YOUR INSTRUCTIONS:
Pictures do not belong in the copy. Write out exactly the lines from the one containing "[0.00-0.90s]" through the end of the data.
++++ MATERIAL SHOWN
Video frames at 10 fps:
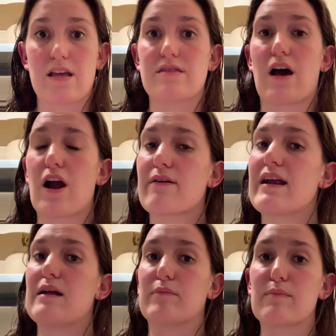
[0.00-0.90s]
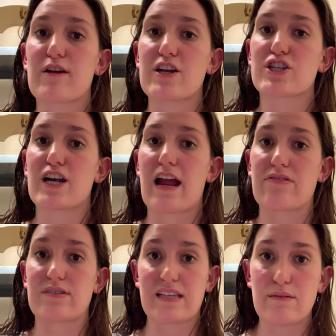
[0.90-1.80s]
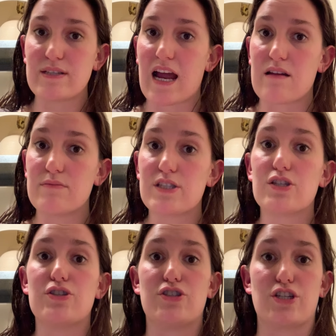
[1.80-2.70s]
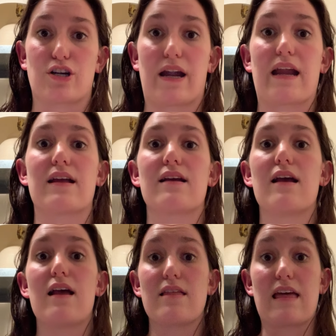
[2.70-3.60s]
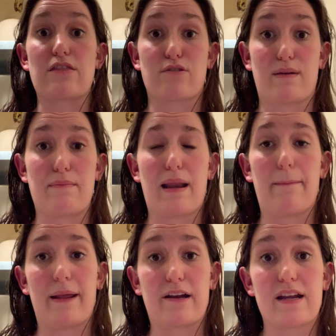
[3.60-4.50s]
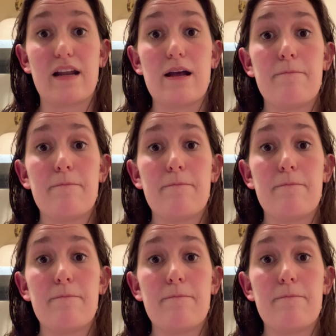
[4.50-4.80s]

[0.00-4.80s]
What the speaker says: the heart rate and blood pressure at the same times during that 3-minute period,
++++++++
RESULT OF THE TASK:
[0.00-0.90s]
[0.90-1.80s]
[1.80-2.70s]
[2.70-3.60s]
[3.60-4.50s]
[4.50-4.80s]

[0.00-4.80s]
What the speaker says: the heart rate and blood pressure at the same times during that 3-minute period,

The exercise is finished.